December 31st marks ten years since the Ignalina Nuclear Power Plant (INPP) no longer produces electricity and now its main activity is the decommissioning of two RBMK-type reactors with safe management of radioactive waste, in order to avoid an unjustified burden of radioactive waste management for future generations.
Today, the number of personnel at INPP is 1837 people. Everyday plant employees perform important decommissioning work. After the closure of power plant, a number of challenges and innovations arose and only due to the intensive pace of project work and excellent teamwork over the decade, significant progress was achieved in the main projects of the decommissioning of the INPP.
The volume of dismantling works is increasing annually. To date, more than 1/3 of all equipment has been dismantled (over 50,000 out of 160,000 tonnes), the same amount of non-radioactive waste has been recycled and disposed of; the dismantling of Unit 1 reactor refueling machine was already completed.
Major infrastructure projects related to the key challenges of reactor dismantling are being successfully implemented:
The Interim Spent Fuel Storage Facility (B1) project has been successfully completed and the corresponding fast unloading and transportation of fuel to the storage facility is underway. This pace of work will allow to finish the fuel unloading in mid-2022. To date, 135 containers of spent nuclear fuel have been transported to the facility. By the end of 2022, a total of 190 fuel containers are planned to be stored.
Upon successful completion of the tests on radioactive waste, another strategically important facility will be put into commercial operation - a new complex -Solid Waste Management and Storage Facilities (B2 / 3/4). Construction work on the Landfill Facility for Very Low-Level Radioactive Waste (B19) is underway, with completion of construction and operation of the repository planned for 2020.
At the beginning of 2020 it is planned to launch a tender, sign a contract and start construction of a Near Surface Repository for Low-and Intermediate-Level Short-Lived Radioactive Waste (B25).
Previously built and successfully operated: Free Release Measurement Facility (B10) necessary for measuring waste prior to transportation, Buffer Storage (B19-1) is the first part of the B19 project, intended for temporary storage of waste until it is transported to the landfill.
Preparation works are underway for the decommissioning of two of the world's most powerful RBMK reactors. These are unique and technologically complex works that has not been implemented in the world yet. In 2018, a series of 4 seminars was held at INPP to exchange the world's experience in this field. The seminars aroused great interest from foreign companies, which provided an excellent opportunity to present the prospects and future challenges of the dismantling project of the Ignalina NPP reactors. A tender for the dismantling project documentation of the power Unit 1 and Unit 2 of reactor zone R3 is planned for the first quarter of the year.

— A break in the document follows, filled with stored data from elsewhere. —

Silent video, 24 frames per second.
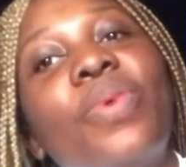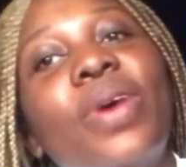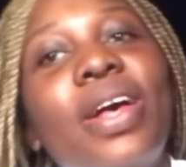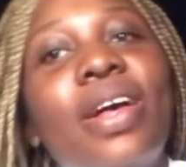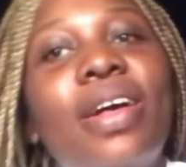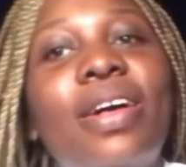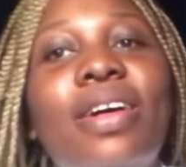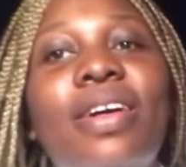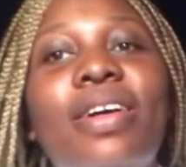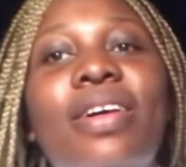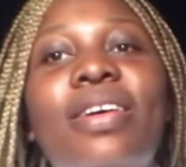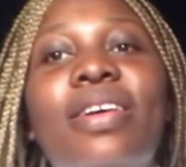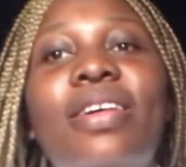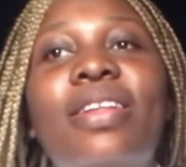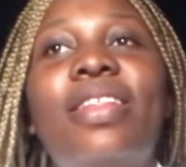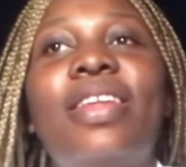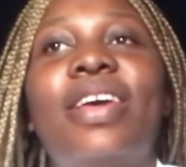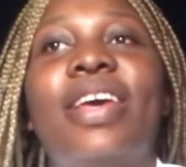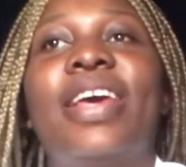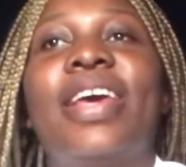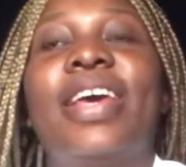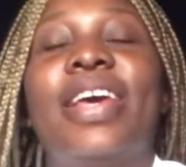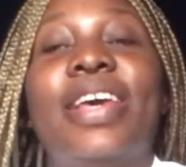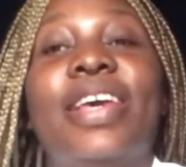well.
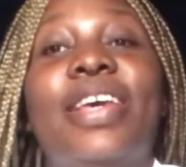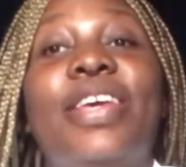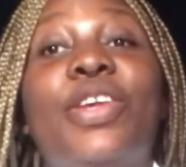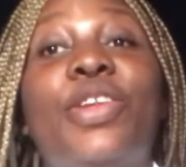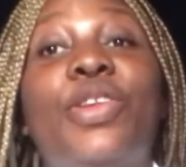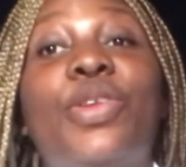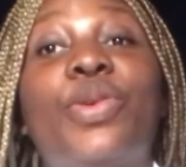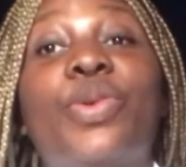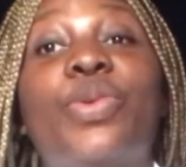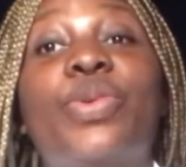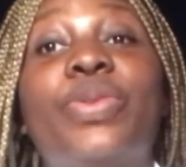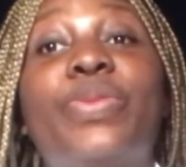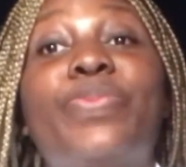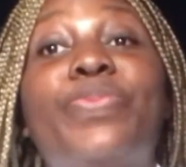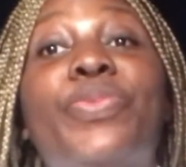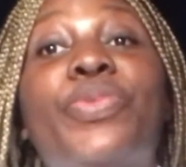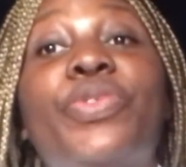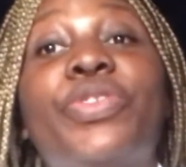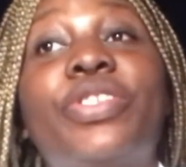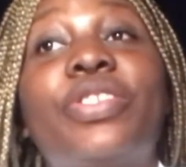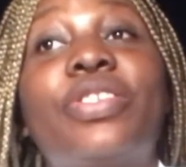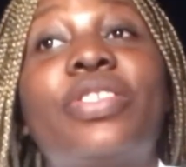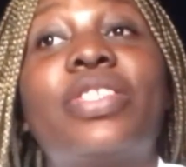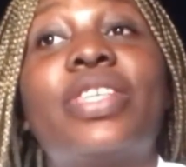
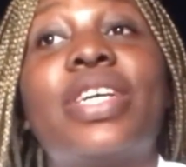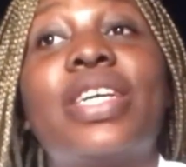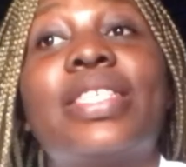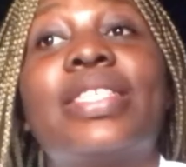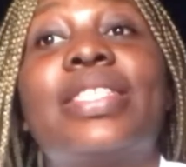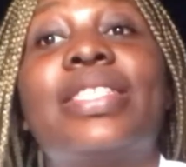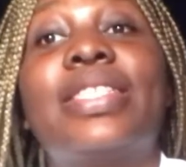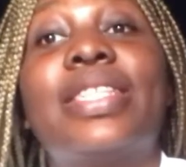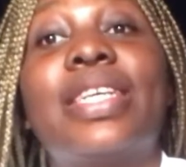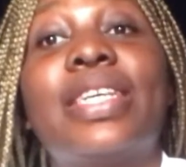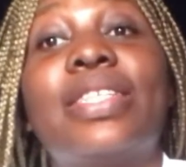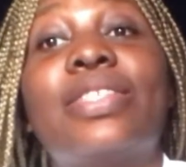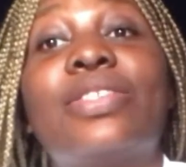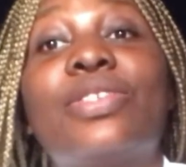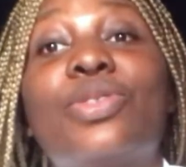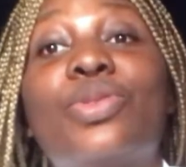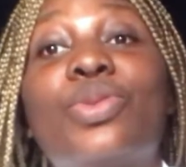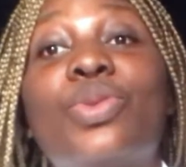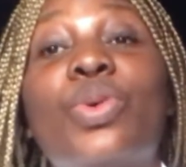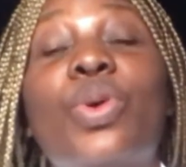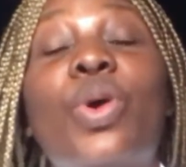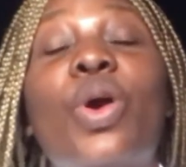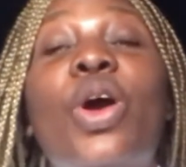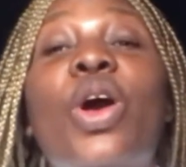Producers tend
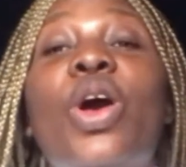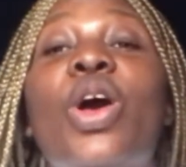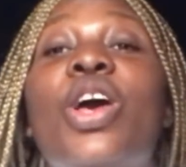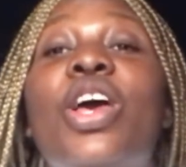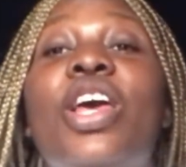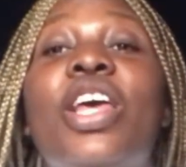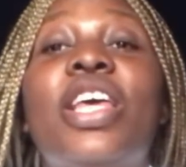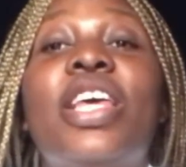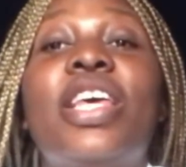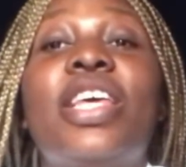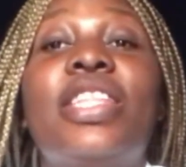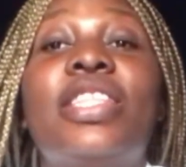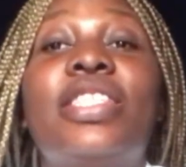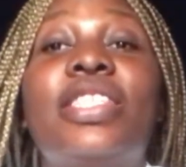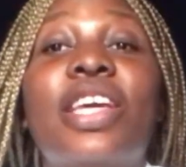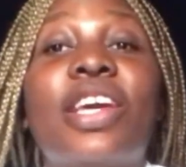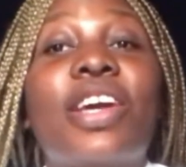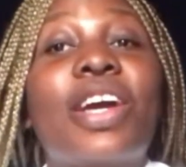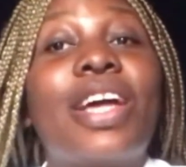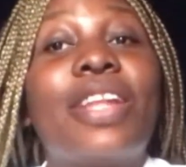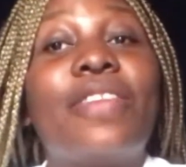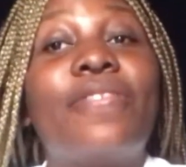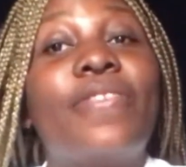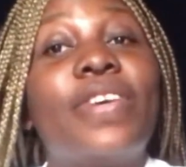to
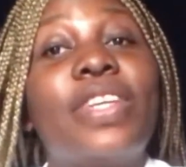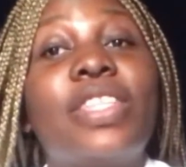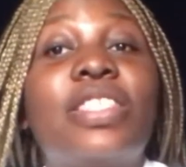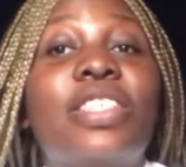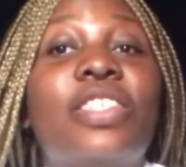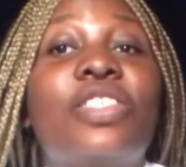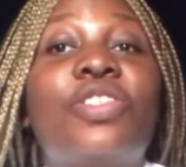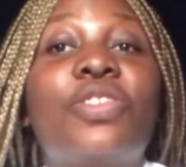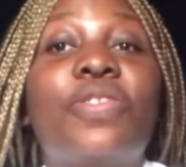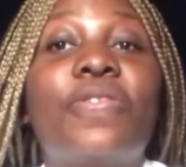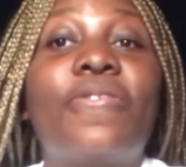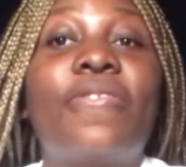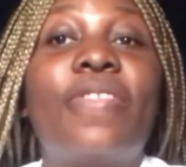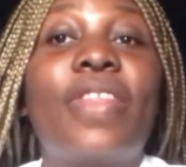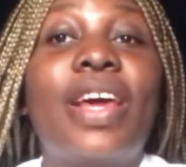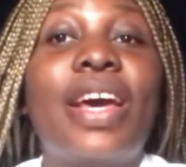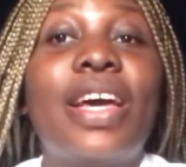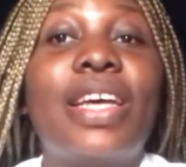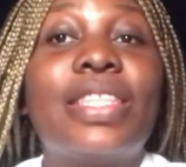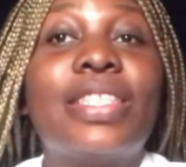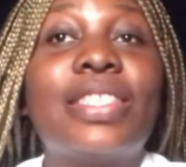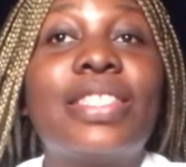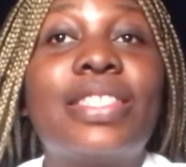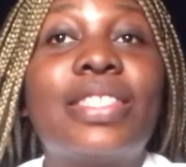take advantage of
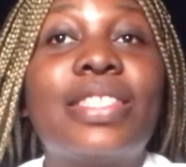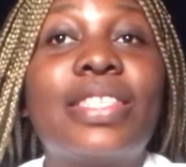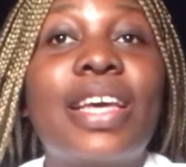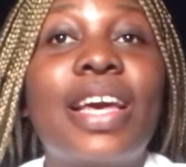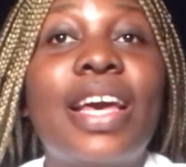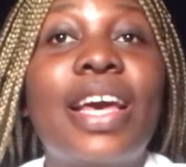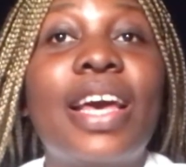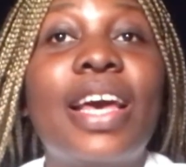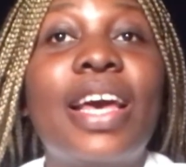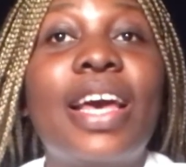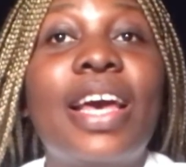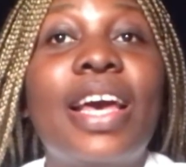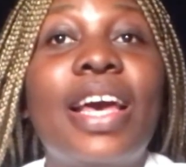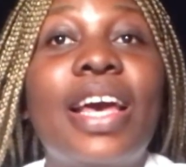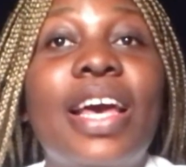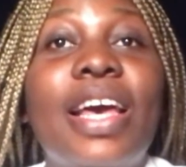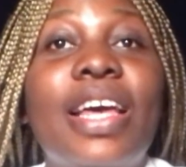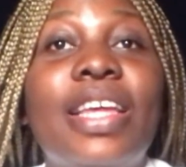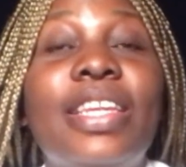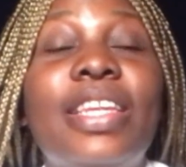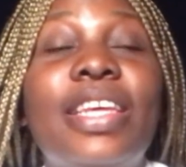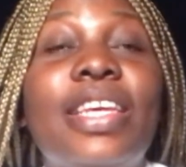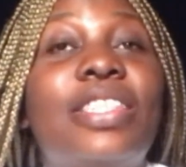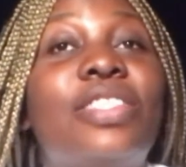that.
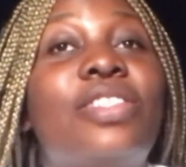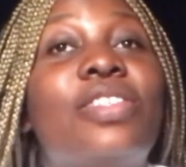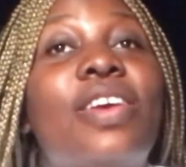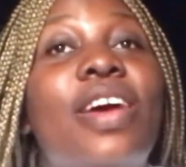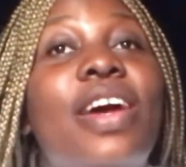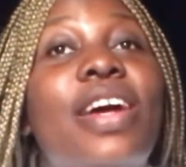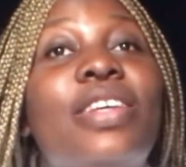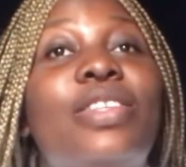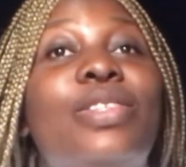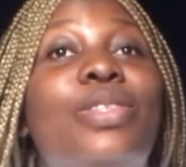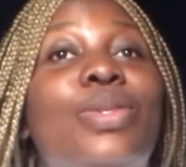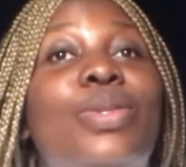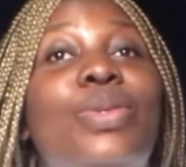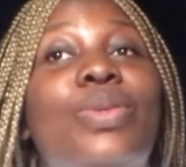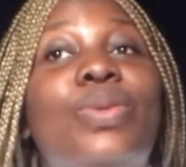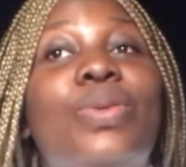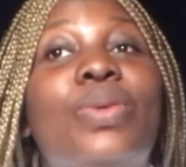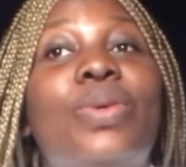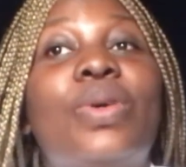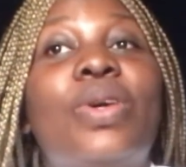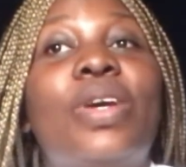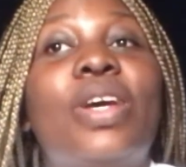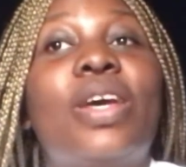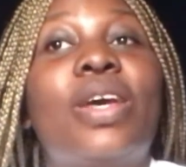They try
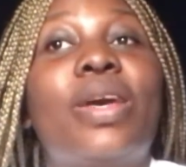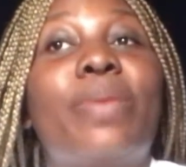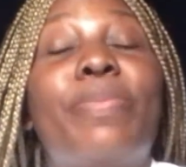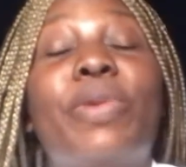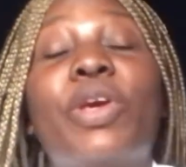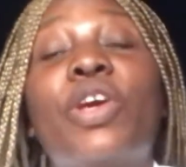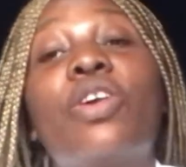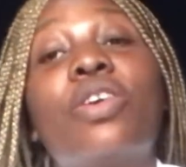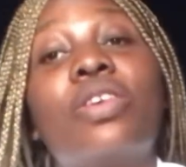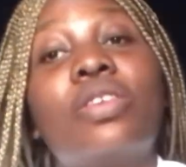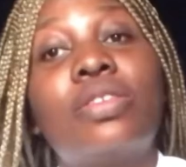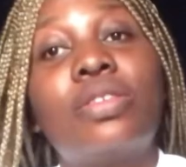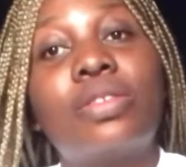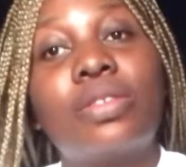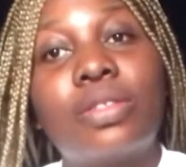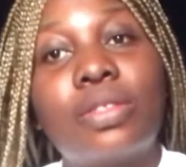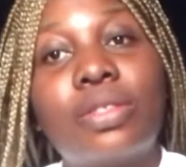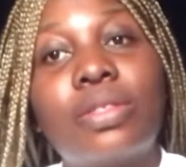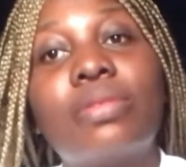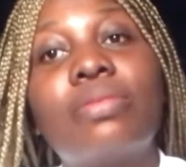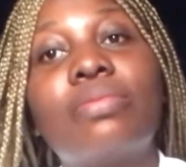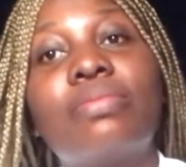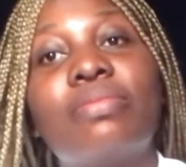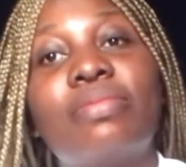to, because
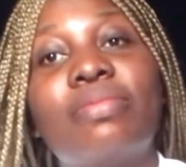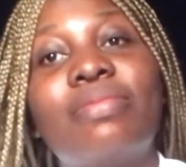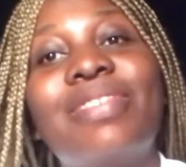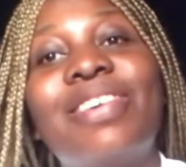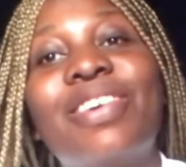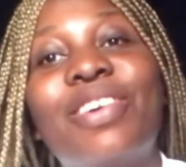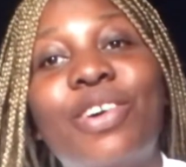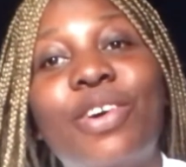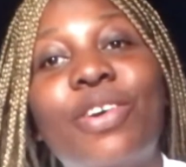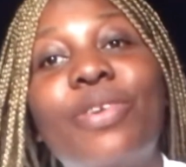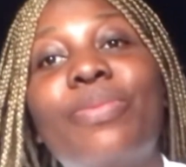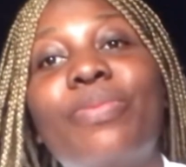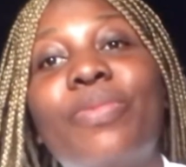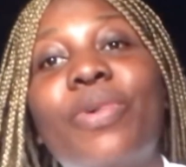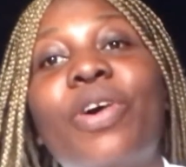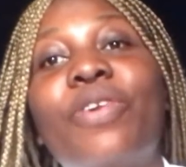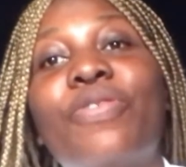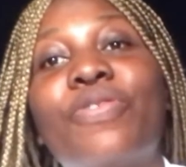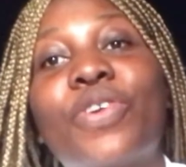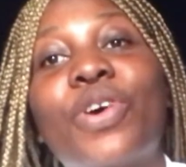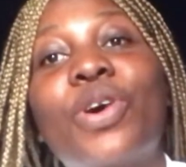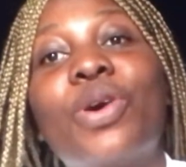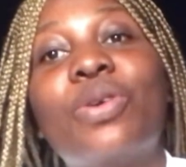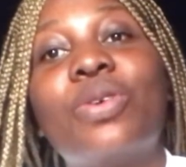
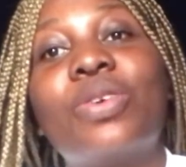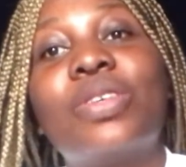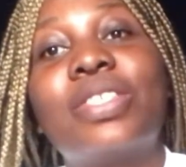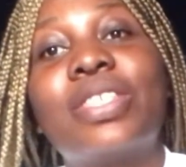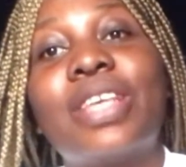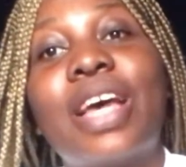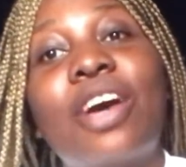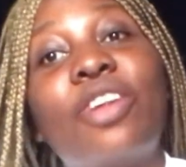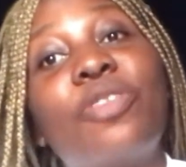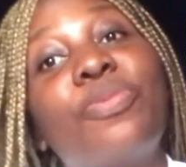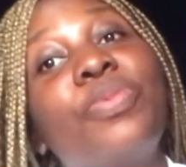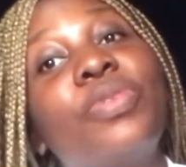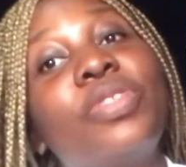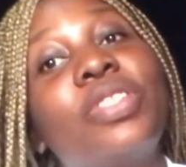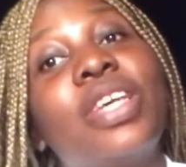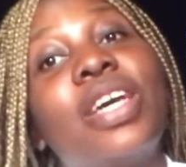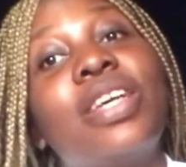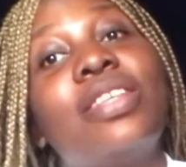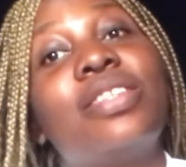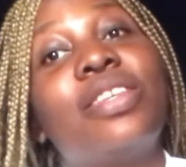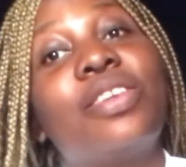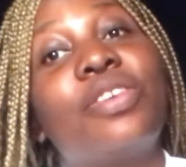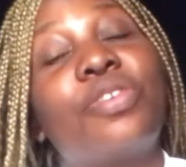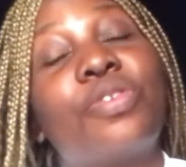of course, output
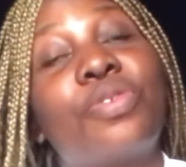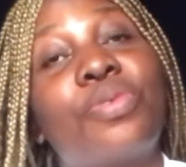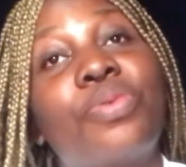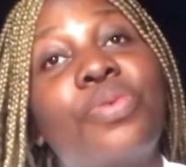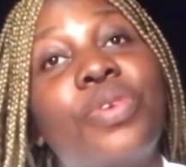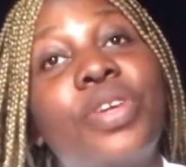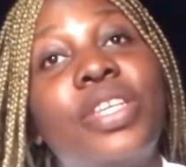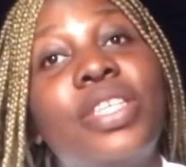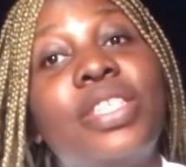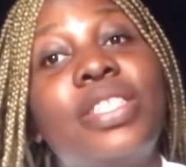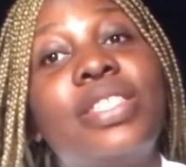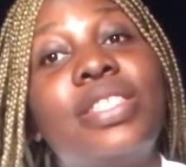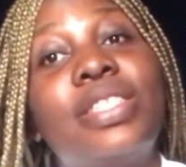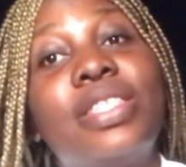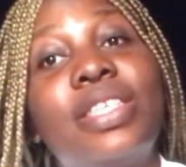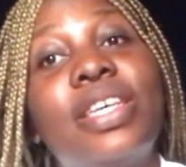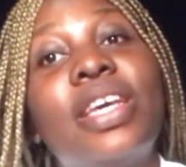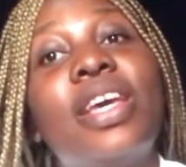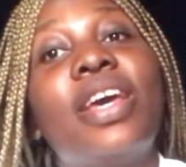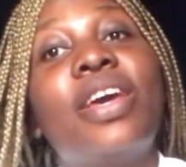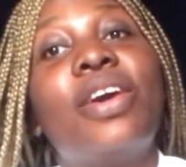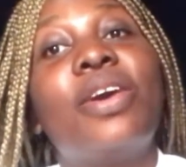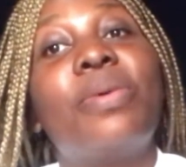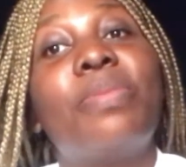has increased,
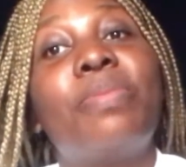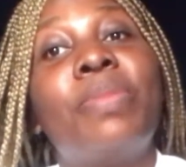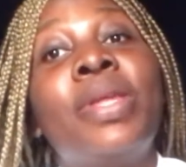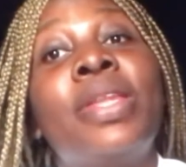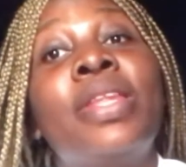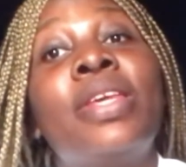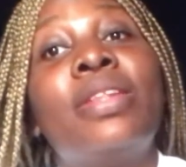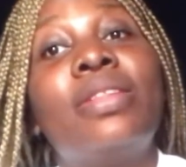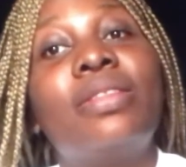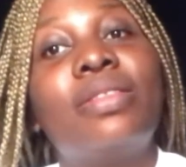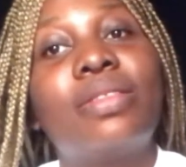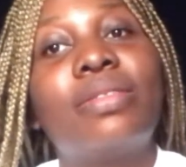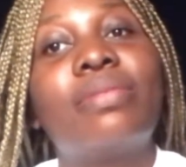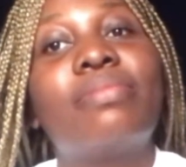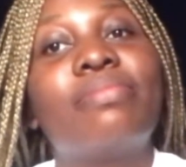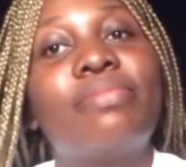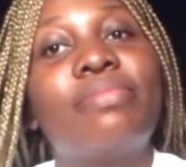meaning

In 2019, INPP updated the Final Decommissioning Plan (GENP), which is the main document describing the decommissioning of a nuclear facility. After analyzing the current situation and forecasting future work volumes, the final decommissioning date compared to 2014 GENP version is left unchanged - 2038. Despite the reassessment of the volume of equipment to be dismantled, its total volume compared to the information held by GENP in 2014 was increased for nearly 30 percent. After recalculating inflation estimates, the estimated total cost of decommissioning works decreased by 60 million Euro. According to the new version of GENP, the total cost of decommissioning (including risks and inflation) is 3316 million Euro.
INPP is constantly implementing operational efficiency measures and is looking for new opportunities to reduce the operating costs of the power plant. To reduce the cost of electricity and contribute to the sustainable development of the energy sector, a comprehensive analysis of the possibility of reducing the amount of energy used is being carried out: the transition from district heating to gas heating of some buildings; use of alternative sources.
In order to increase the operational efficiency of the company and to seek effective solutions in the field of decommissioning projects and radioactive waste management, INPP closely cooperates with foreign countries and the International Atomic Energy Agency, organizes and participates in seminars on decommissioning and radioactive waste management.
In the future, INPP expects a time of responsible works, where the enterprise will face new challenges. That is why the support of the European Commission is essential. The support of the EP at the request of Lithuania in negotiations on the amount of funding for the closure of the INPP after 2020 is especially appreciated. It is extremely important for INPP to have the necessary funding for the major works planned - the dismantling of the reactor areas, which cannot be stopped once work has begun.
The main future goals and objectives of INPP remain unchanged - to successfully complete the unloading of spent nuclear fuel from spent nuclear fuel storage pools and other decommissioning works, to seek new ways of improving the efficiency of the enterprise’s operation, to continue the dismantling of equipment and safe management of radioactive waste. A period of responsible works awaits the INPP, since Lithuania is the first country in the world that, after unloading fuel, is preparing to dismantle a RBMK-type reactor, its equipment and associated systems. The goal of INPP is not only to implement decommissioning in a timely, safe and effective manner, but also the acquisition of experience that allows the enterprise to compete internationally and participate in international decommissioning projects.
The decommissioning of INPP is largely (86%) funded by the EU.